Step identifiers should be unique to every step as otherwise the interpreters can get confused as they do not know the current place in the journey.
We can gain a bit more insight into the tell
operation by examining
the type signature -
val anInspectorCalls = Story("An Inspector Calls","J B Priestly")
val tellAnotherStory: Uniform[Needs.Interact[Story, Unit], Story, Unit] =
tell("an-inspector-calls", anInspectorCalls)
The first type parameter Needs.Interact[Story, Unit]
is used for
tracking which types the interpreter needs to support, is
discussed later on and can be ignored for the moment.
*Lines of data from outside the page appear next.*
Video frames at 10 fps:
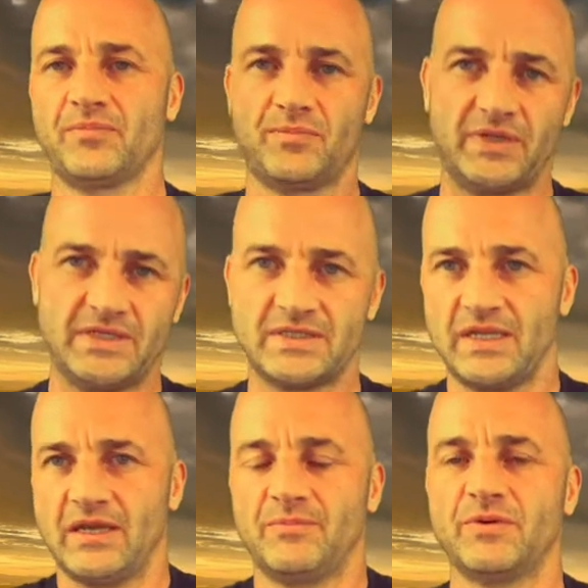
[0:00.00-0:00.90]
please
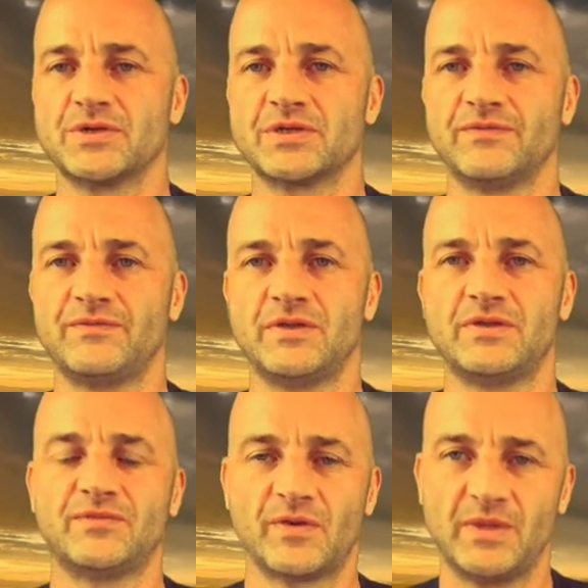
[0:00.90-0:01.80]
take a portion of food
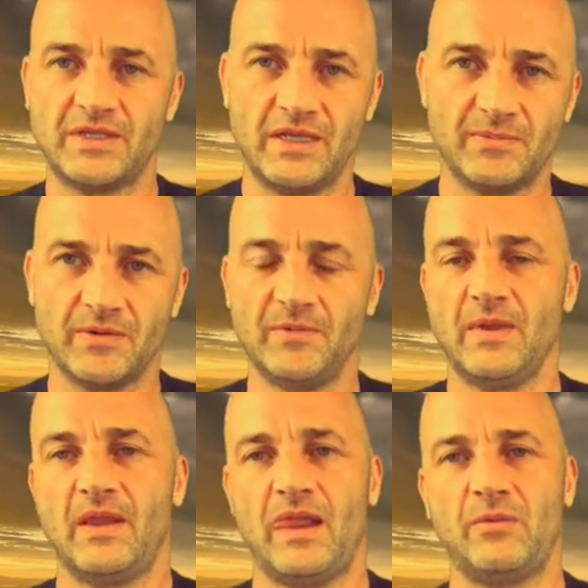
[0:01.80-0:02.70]
from the table,
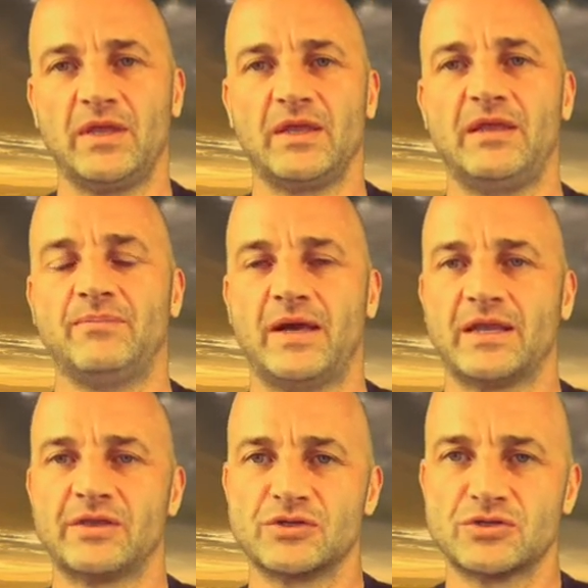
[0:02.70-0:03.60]
and we can keep
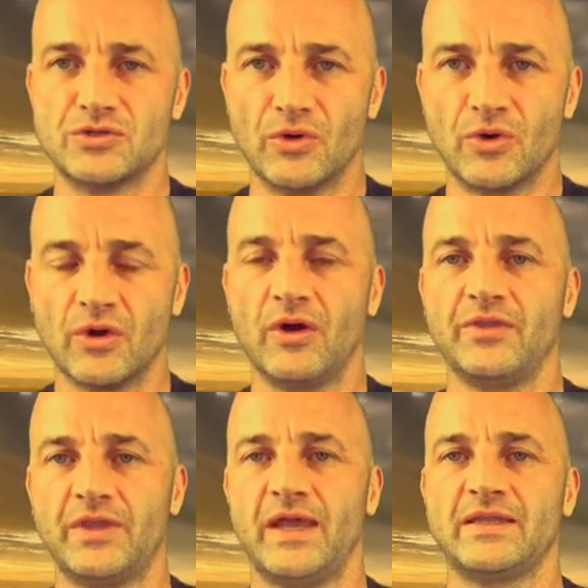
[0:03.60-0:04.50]
back, and there's no
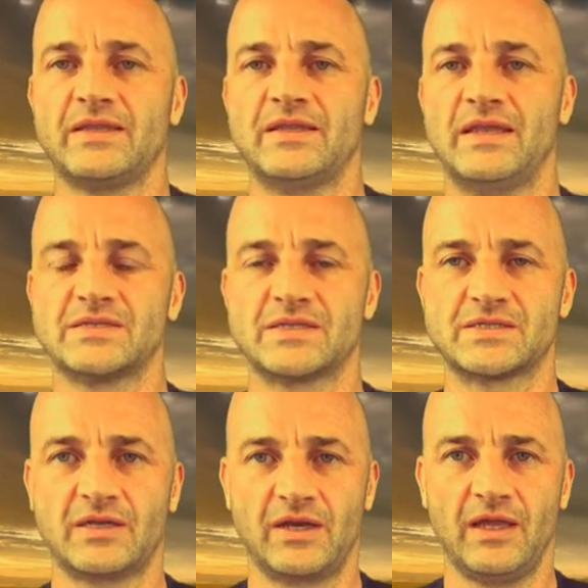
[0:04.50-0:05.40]
contact
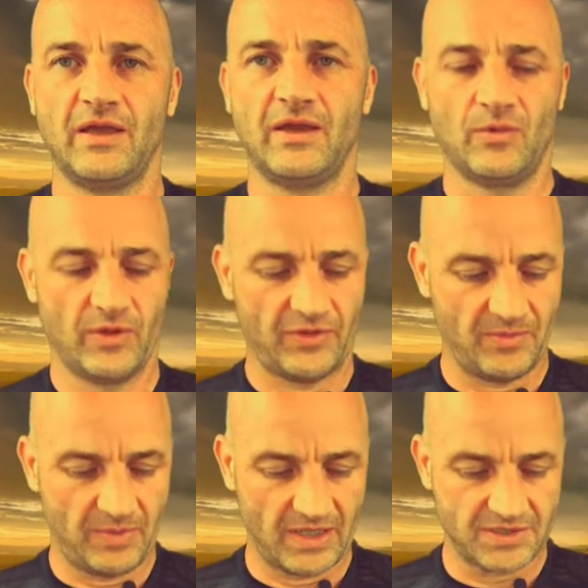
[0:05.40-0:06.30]
necessary with
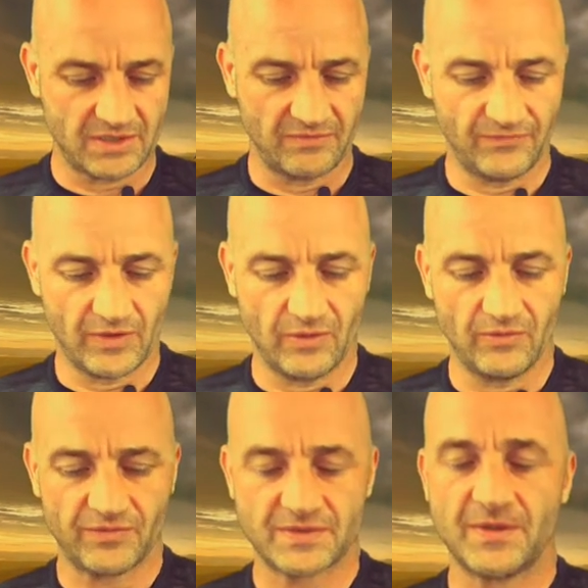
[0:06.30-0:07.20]
the person
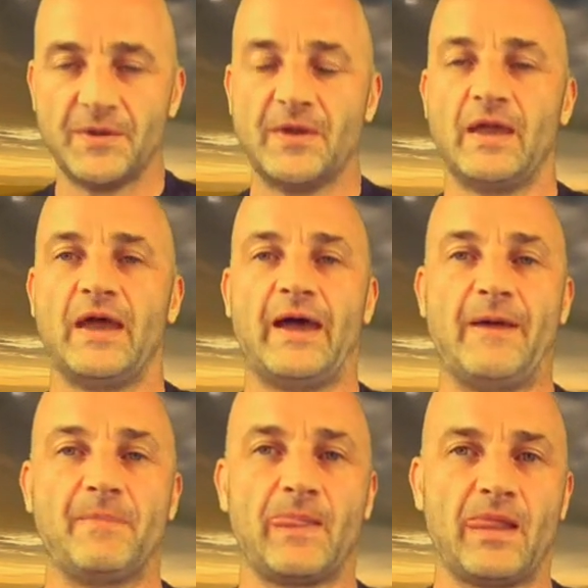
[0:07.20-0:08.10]
involved.
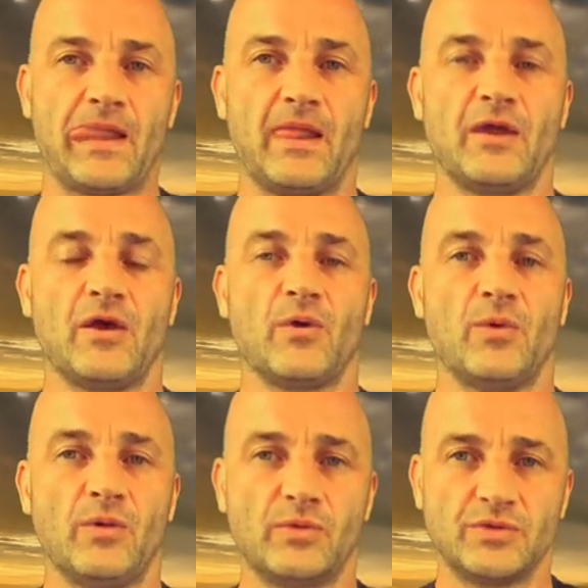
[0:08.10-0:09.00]

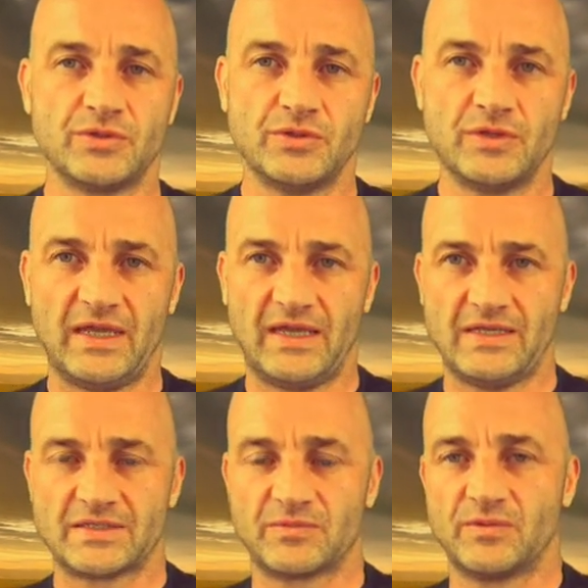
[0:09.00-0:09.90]
What we'll do
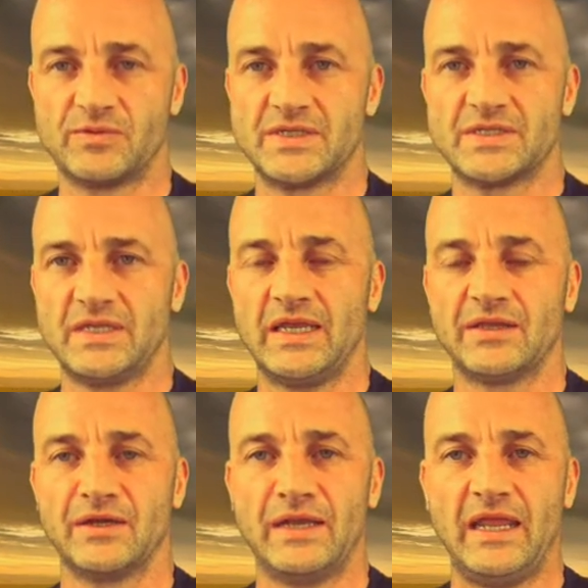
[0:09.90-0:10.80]
is we'll just take
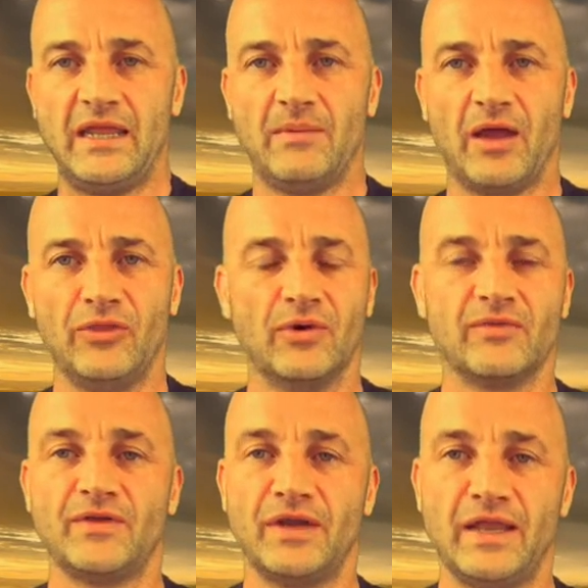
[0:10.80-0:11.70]
their name, a note
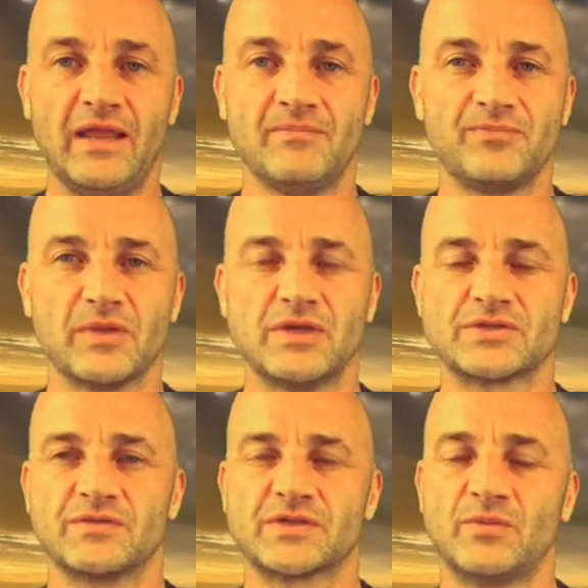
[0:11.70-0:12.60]
of their name.
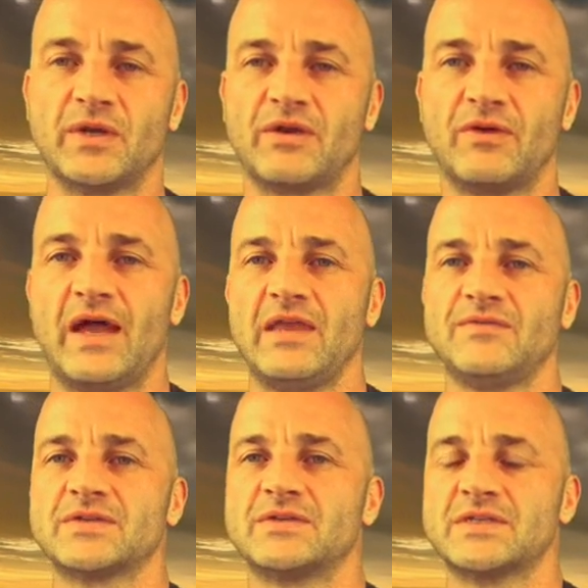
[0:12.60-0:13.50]
So if someone
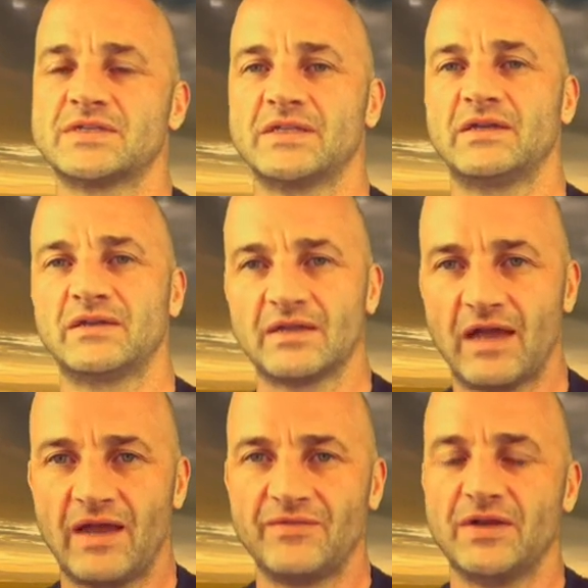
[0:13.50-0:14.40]
arrives, just say, can I
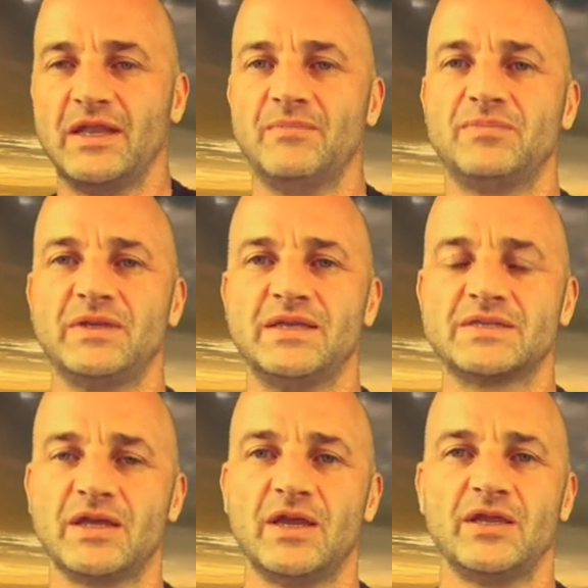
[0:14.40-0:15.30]
have your name
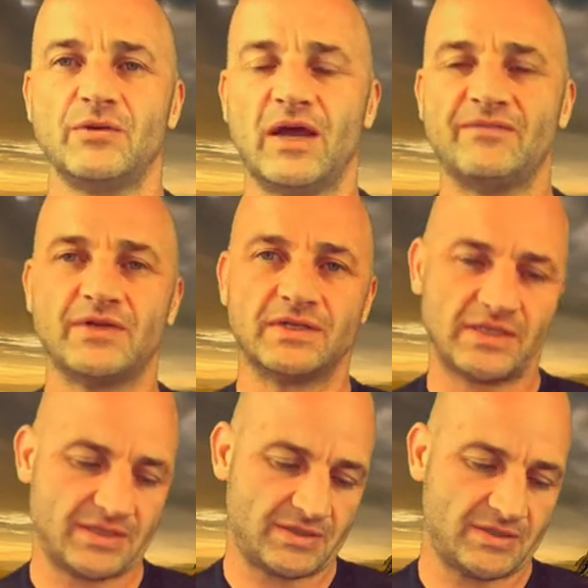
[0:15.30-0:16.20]
please? You'll have your
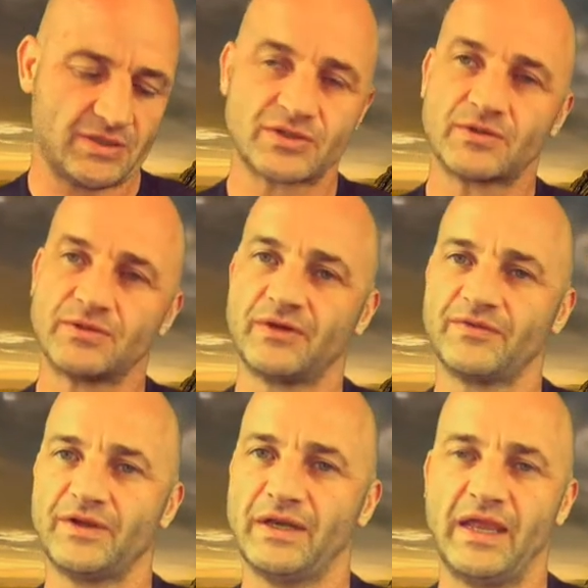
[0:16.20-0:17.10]
list, just score
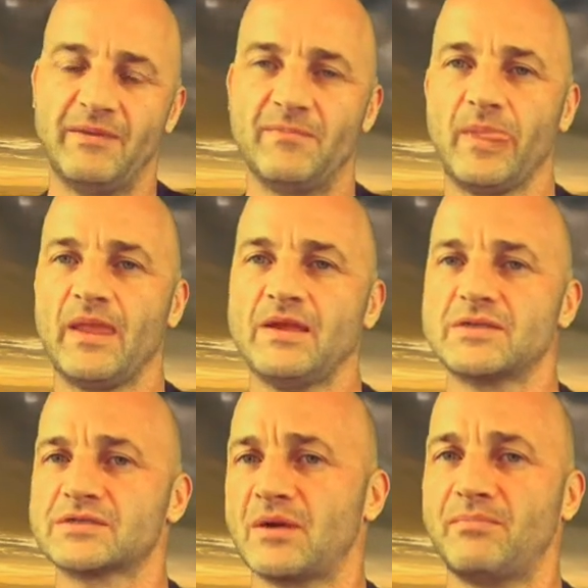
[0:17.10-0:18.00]
off their name.
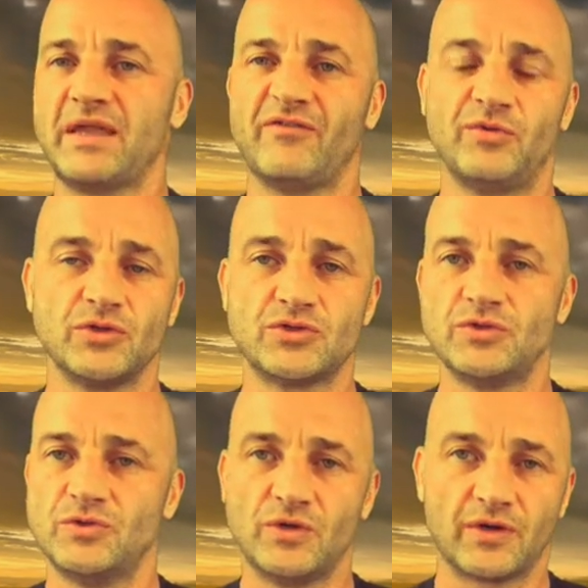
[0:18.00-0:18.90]
Some might have booked
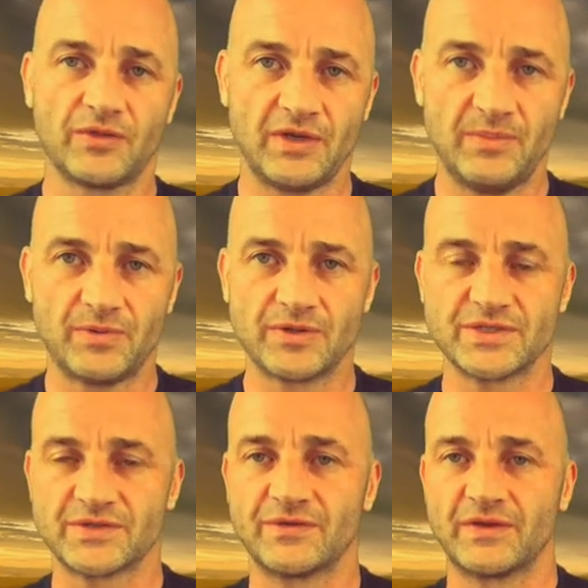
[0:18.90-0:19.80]
2 or 3
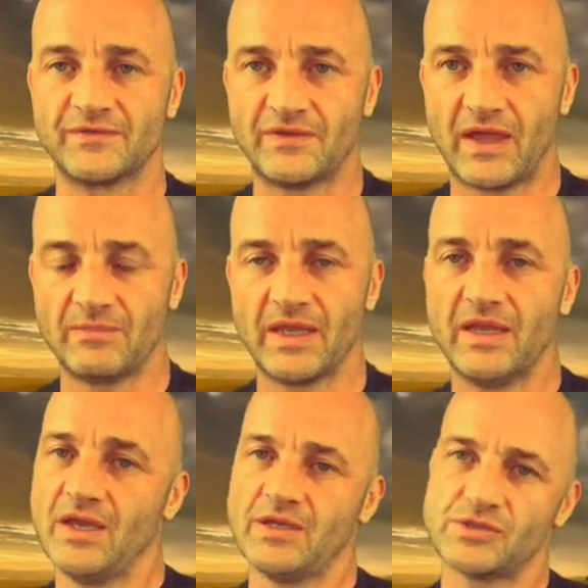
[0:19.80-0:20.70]
portions for their family.
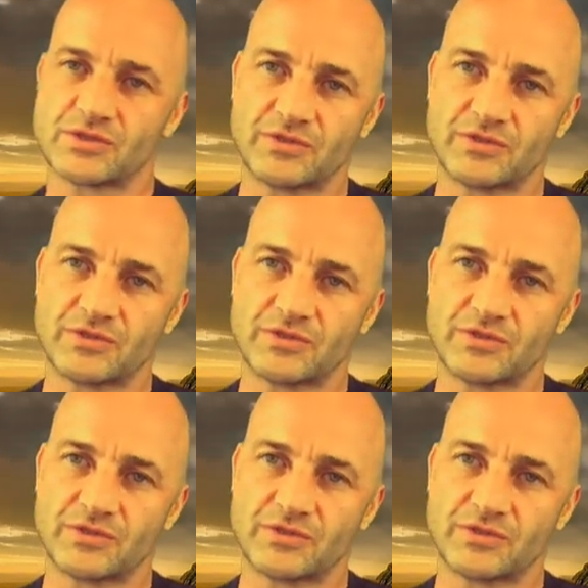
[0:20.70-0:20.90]
Just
The second type parameter Story
is the input parameter - that is
being expressed to the user.
The third and final type parameter Unit
is the type we are asking
from the user (we’re not asking them for anything).
end
Closely related to tell
is end
, the main difference being that
while the third type parameter (requested data type) of tell
is
always Unit
the return type for end
is Nothing
.
Unit
has a cardinality of 1 - there is only one value the user may
return from a tell
- acknowledgement and a desire to continue. But
Nothing
has a cardinality of zero - there is no response the user
can give at all.
As a result a journey can continue after a tell
, but
not after an end
.
end
’s are used at terminating points in a user interaction - for
example a website may collect some information before processing an
application, but it may be that the user has already applied. In this
case the interaction designer may decide to use an end
page to
inform the user of this fact.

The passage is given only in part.